**Directions for this task:**
Write out the entries exactly, leaving out every picture.

★ ★ ★ ★ ★ ★ ★

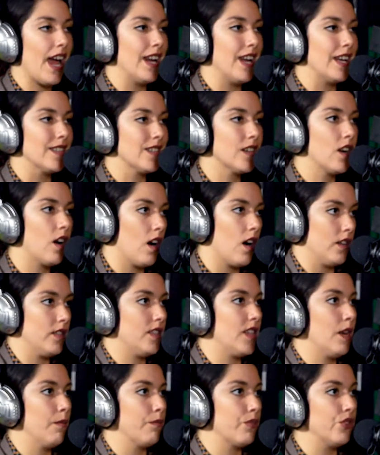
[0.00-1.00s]
and as a
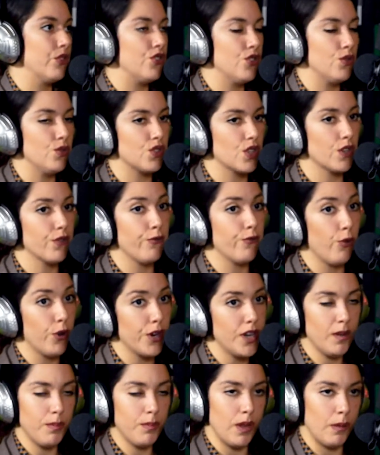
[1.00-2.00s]
content producer
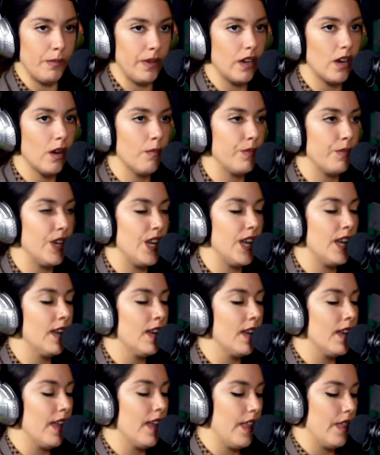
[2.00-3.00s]
for your plumbing company
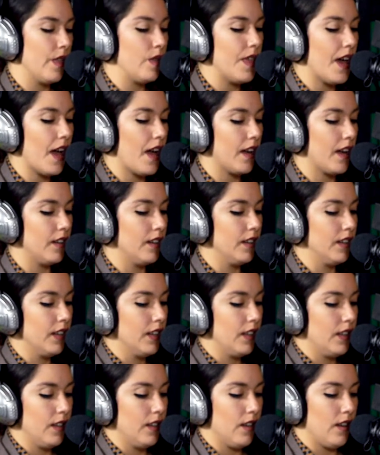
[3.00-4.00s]
that
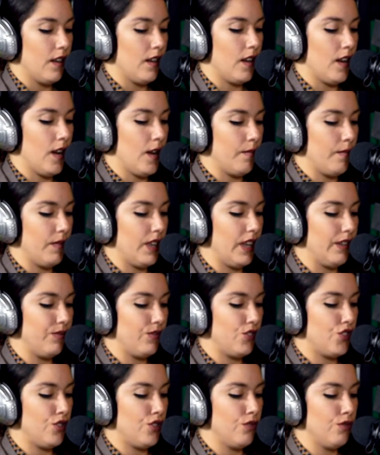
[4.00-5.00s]

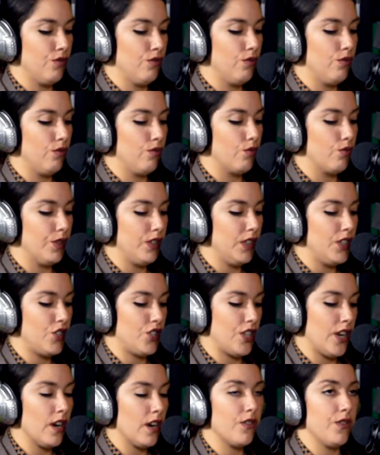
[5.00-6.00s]
to really
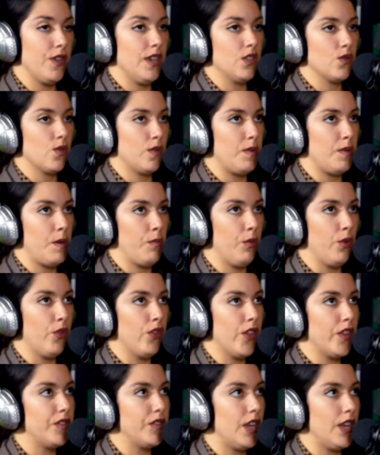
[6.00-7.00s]
share things with people
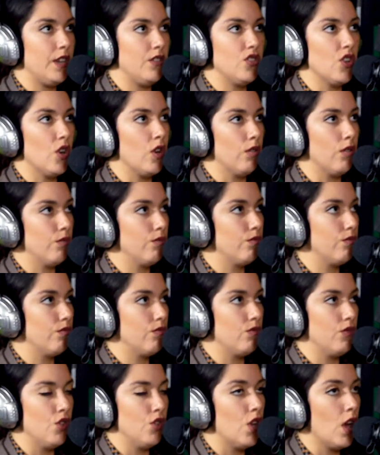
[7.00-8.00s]
that they don't
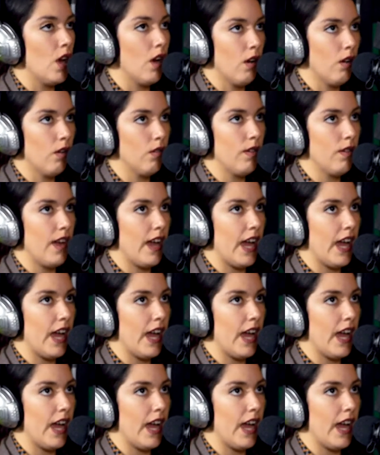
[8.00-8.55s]
know.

★ ★ ★ ★ ★ ★ ★

**Response for this exercise:**
[0.00-1.00s]
and as a
[1.00-2.00s]
content producer
[2.00-3.00s]
for your plumbing company
[3.00-4.00s]
that
[4.00-5.00s]

[5.00-6.00s]
to really
[6.00-7.00s]
share things with people
[7.00-8.00s]
that they don't
[8.00-8.55s]
know.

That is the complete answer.